= Beginning of Section =

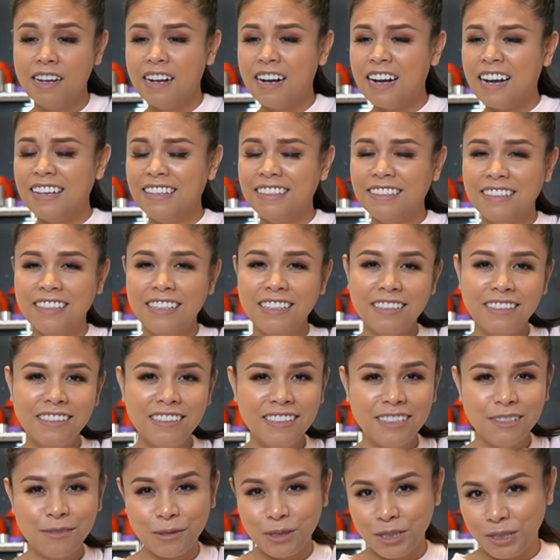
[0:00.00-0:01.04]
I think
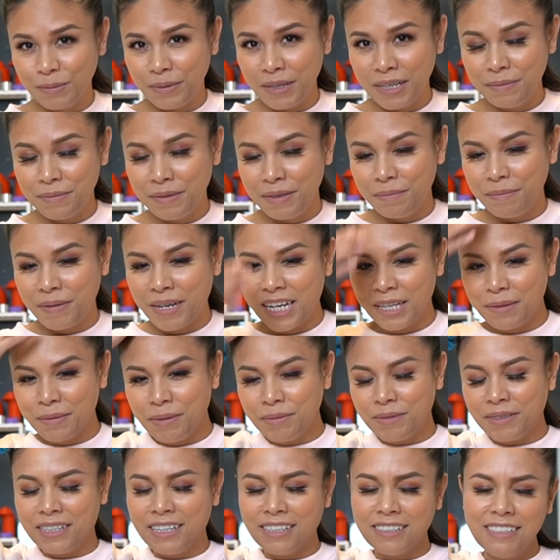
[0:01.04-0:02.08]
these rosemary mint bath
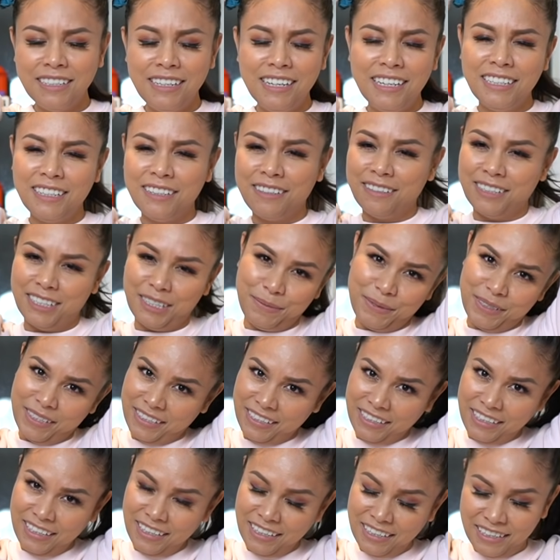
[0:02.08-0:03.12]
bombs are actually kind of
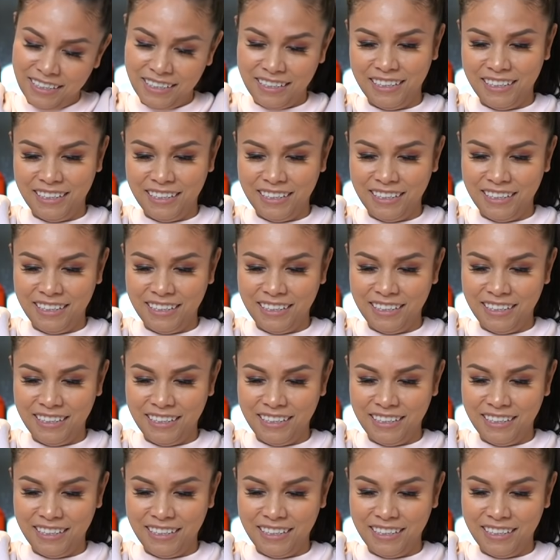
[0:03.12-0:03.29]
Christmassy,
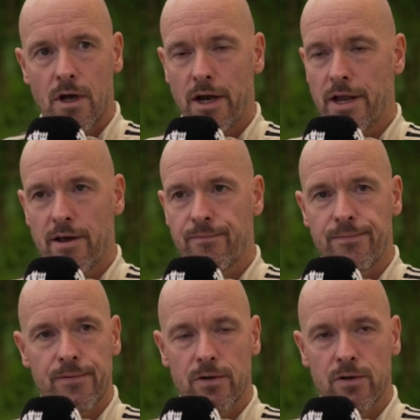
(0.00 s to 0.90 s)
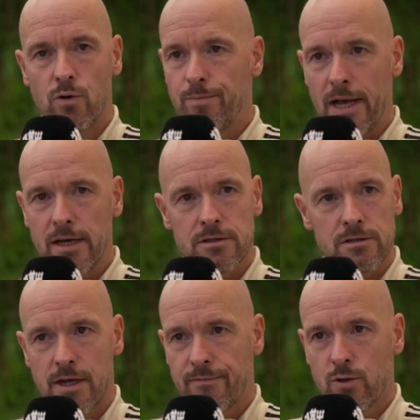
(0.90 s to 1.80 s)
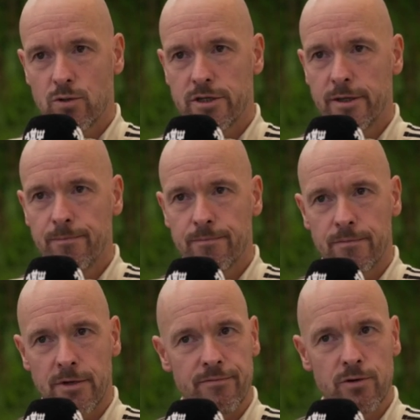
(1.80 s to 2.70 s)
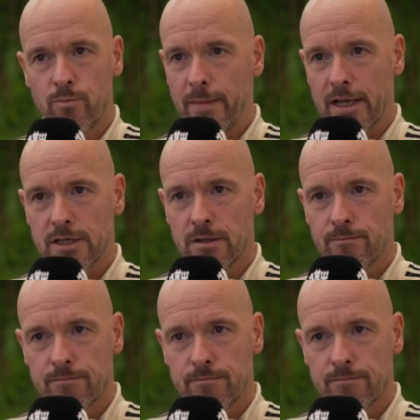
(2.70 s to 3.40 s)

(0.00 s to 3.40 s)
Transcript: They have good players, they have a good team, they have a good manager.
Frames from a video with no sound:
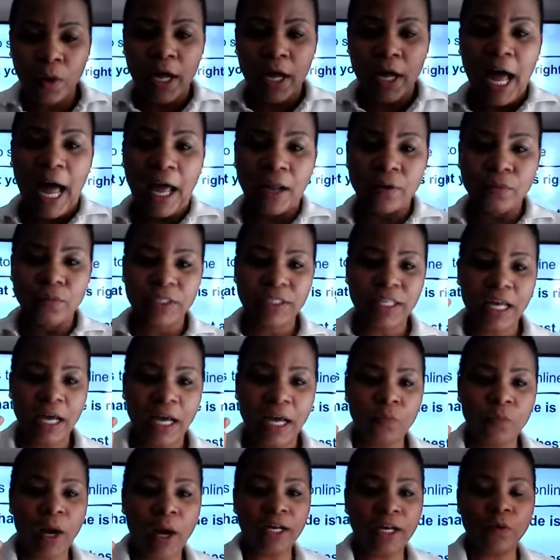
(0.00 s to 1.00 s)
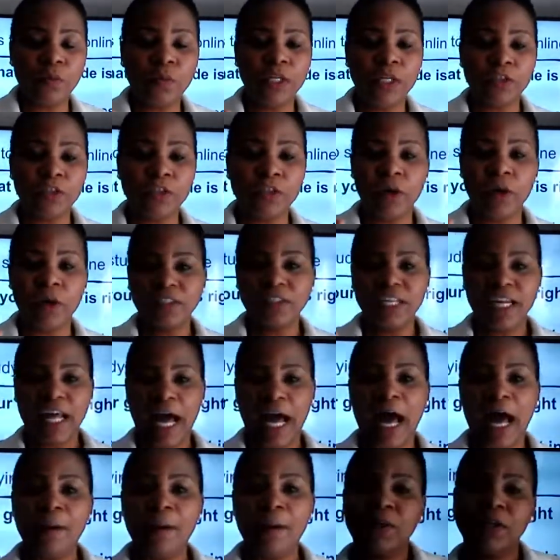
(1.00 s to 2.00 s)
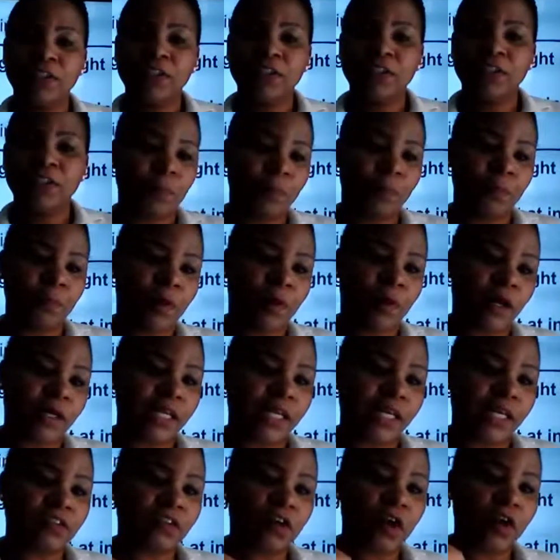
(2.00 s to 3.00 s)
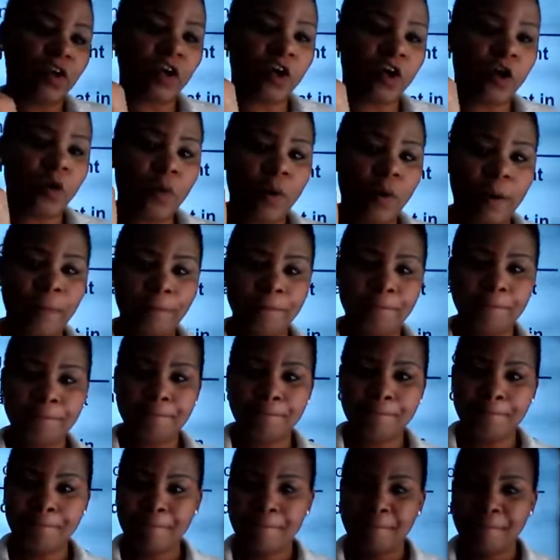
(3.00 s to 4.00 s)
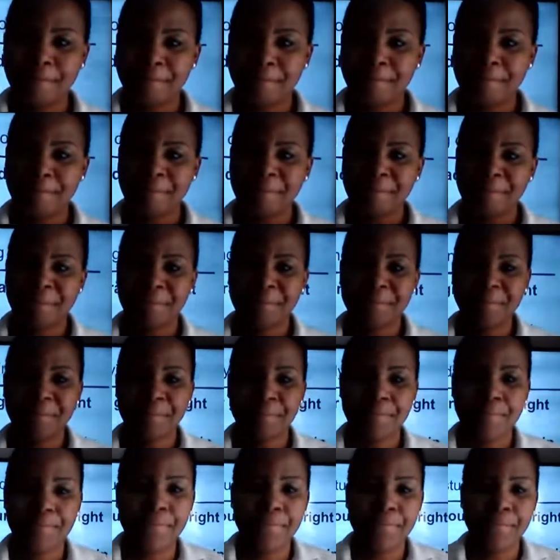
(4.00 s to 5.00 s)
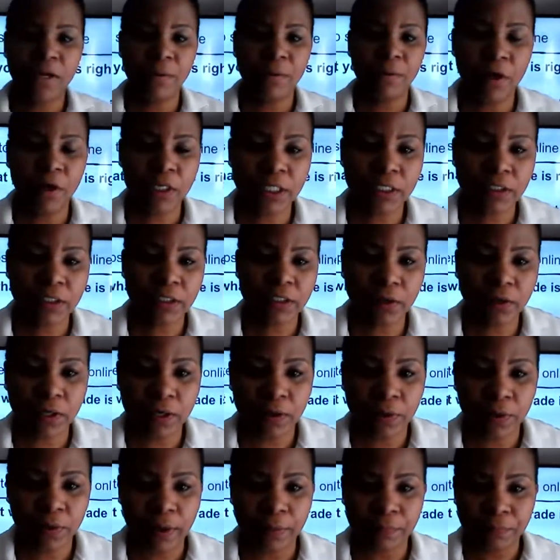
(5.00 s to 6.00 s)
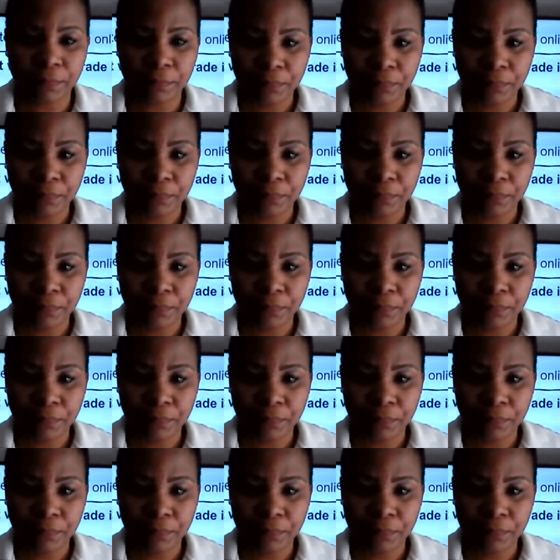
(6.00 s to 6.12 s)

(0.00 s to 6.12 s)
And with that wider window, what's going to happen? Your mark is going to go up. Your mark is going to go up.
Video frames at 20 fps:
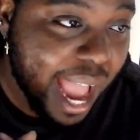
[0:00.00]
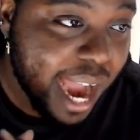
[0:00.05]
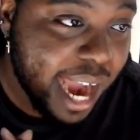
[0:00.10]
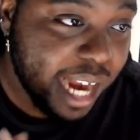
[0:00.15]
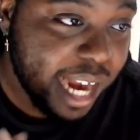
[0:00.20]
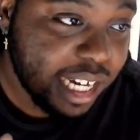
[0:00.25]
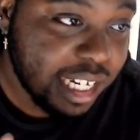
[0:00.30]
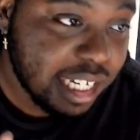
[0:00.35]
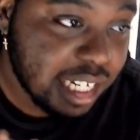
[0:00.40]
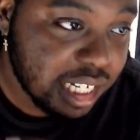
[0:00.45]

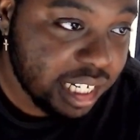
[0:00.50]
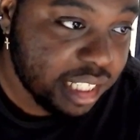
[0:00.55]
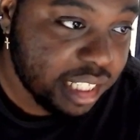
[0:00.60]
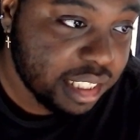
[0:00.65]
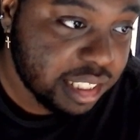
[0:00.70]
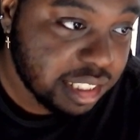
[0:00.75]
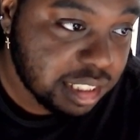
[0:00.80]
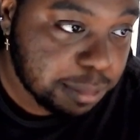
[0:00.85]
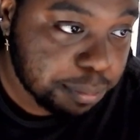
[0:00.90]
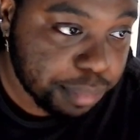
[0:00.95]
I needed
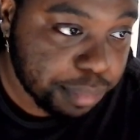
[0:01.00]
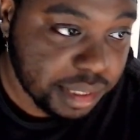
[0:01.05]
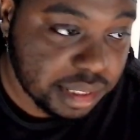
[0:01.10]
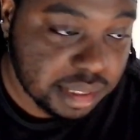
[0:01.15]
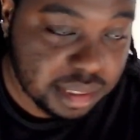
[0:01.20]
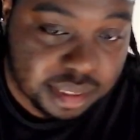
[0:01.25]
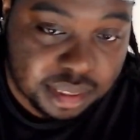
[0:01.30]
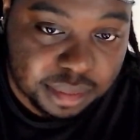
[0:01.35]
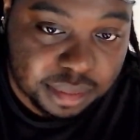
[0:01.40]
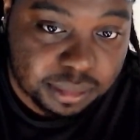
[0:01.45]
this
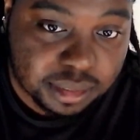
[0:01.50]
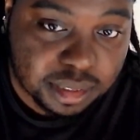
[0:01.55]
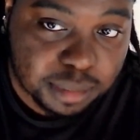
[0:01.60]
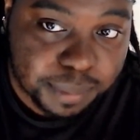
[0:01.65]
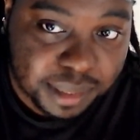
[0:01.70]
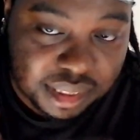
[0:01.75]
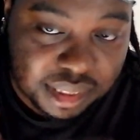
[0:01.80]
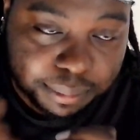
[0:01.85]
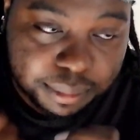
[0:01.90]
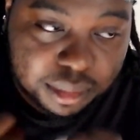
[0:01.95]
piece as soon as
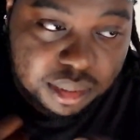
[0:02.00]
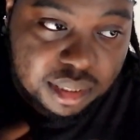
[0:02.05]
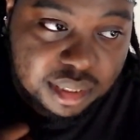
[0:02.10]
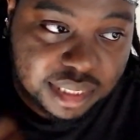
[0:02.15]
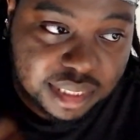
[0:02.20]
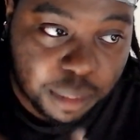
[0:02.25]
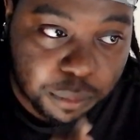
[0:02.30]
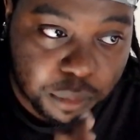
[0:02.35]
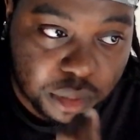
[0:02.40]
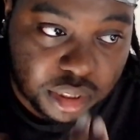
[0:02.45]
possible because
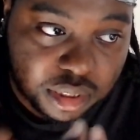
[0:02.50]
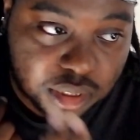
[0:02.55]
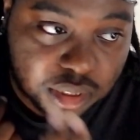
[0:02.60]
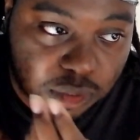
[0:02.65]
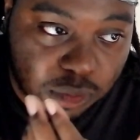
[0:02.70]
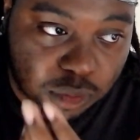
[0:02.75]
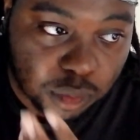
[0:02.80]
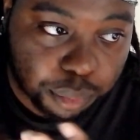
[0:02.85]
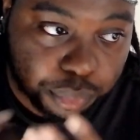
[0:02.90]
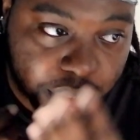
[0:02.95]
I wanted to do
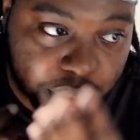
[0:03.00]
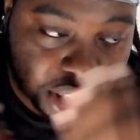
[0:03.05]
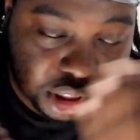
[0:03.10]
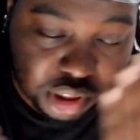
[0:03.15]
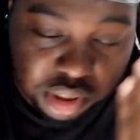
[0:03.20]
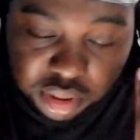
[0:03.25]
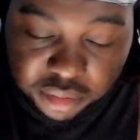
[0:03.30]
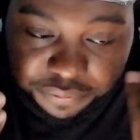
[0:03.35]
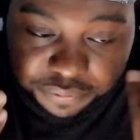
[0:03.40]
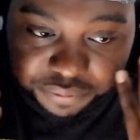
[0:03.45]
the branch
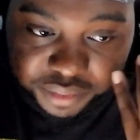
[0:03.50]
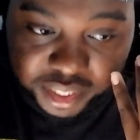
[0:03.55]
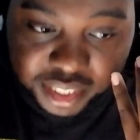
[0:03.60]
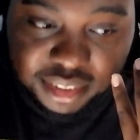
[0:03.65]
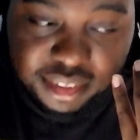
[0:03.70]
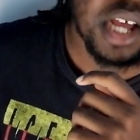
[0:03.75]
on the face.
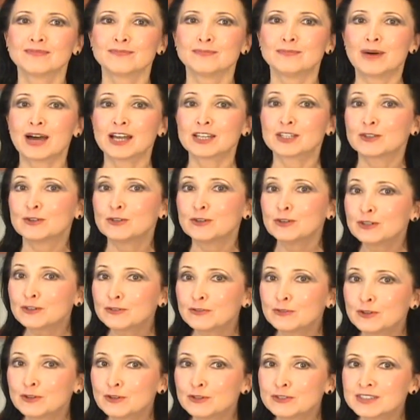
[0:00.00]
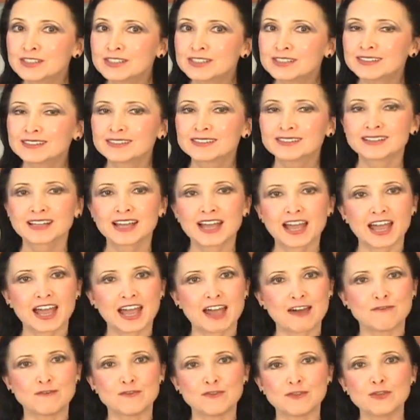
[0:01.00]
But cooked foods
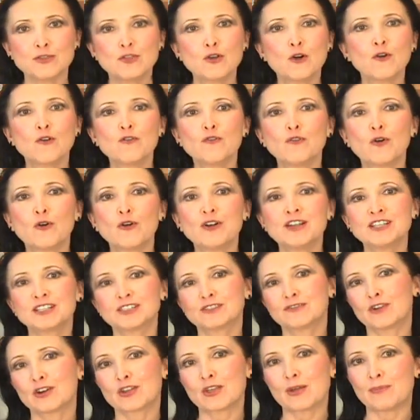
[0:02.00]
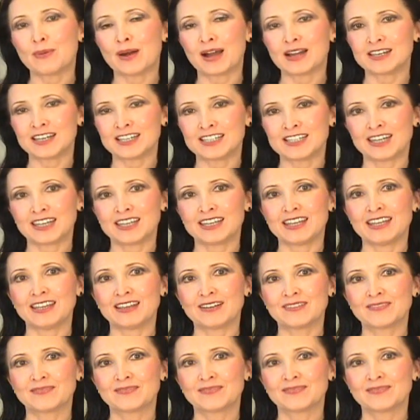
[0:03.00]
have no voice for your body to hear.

= End of Section =

## AIM OF THE EXERCISE
In your copy of the entries above, keep the text exact and leave out the pictures.

## SOLUTION TO THE PROBLEM
[0:00.00-0:01.04]
I think
[0:01.04-0:02.08]
these rosemary mint bath
[0:02.08-0:03.12]
bombs are actually kind of
[0:03.12-0:03.29]
Christmassy,
(0.00 s to 0.90 s)
(0.90 s to 1.80 s)
(1.80 s to 2.70 s)
(2.70 s to 3.40 s)

(0.00 s to 3.40 s)
Transcript: They have good players, they have a good team, they have a good manager.
Frames from a video with no sound:
(0.00 s to 1.00 s)
(1.00 s to 2.00 s)
(2.00 s to 3.00 s)
(3.00 s to 4.00 s)
(4.00 s to 5.00 s)
(5.00 s to 6.00 s)
(6.00 s to 6.12 s)

(0.00 s to 6.12 s)
And with that wider window, what's going to happen? Your mark is going to go up. Your mark is going to go up.
Video frames at 20 fps:
[0:00.00]
[0:00.05]
[0:00.10]
[0:00.15]
[0:00.20]
[0:00.25]
[0:00.30]
[0:00.35]
[0:00.40]
[0:00.45]

[0:00.50]
[0:00.55]
[0:00.60]
[0:00.65]
[0:00.70]
[0:00.75]
[0:00.80]
[0:00.85]
[0:00.90]
[0:00.95]
I needed
[0:01.00]
[0:01.05]
[0:01.10]
[0:01.15]
[0:01.20]
[0:01.25]
[0:01.30]
[0:01.35]
[0:01.40]
[0:01.45]
this
[0:01.50]
[0:01.55]
[0:01.60]
[0:01.65]
[0:01.70]
[0:01.75]
[0:01.80]
[0:01.85]
[0:01.90]
[0:01.95]
piece as soon as
[0:02.00]
[0:02.05]
[0:02.10]
[0:02.15]
[0:02.20]
[0:02.25]
[0:02.30]
[0:02.35]
[0:02.40]
[0:02.45]
possible because
[0:02.50]
[0:02.55]
[0:02.60]
[0:02.65]
[0:02.70]
[0:02.75]
[0:02.80]
[0:02.85]
[0:02.90]
[0:02.95]
I wanted to do
[0:03.00]
[0:03.05]
[0:03.10]
[0:03.15]
[0:03.20]
[0:03.25]
[0:03.30]
[0:03.35]
[0:03.40]
[0:03.45]
the branch
[0:03.50]
[0:03.55]
[0:03.60]
[0:03.65]
[0:03.70]
[0:03.75]
on the face.
[0:00.00]
[0:01.00]
But cooked foods
[0:02.00]
[0:03.00]
have no voice for your body to hear.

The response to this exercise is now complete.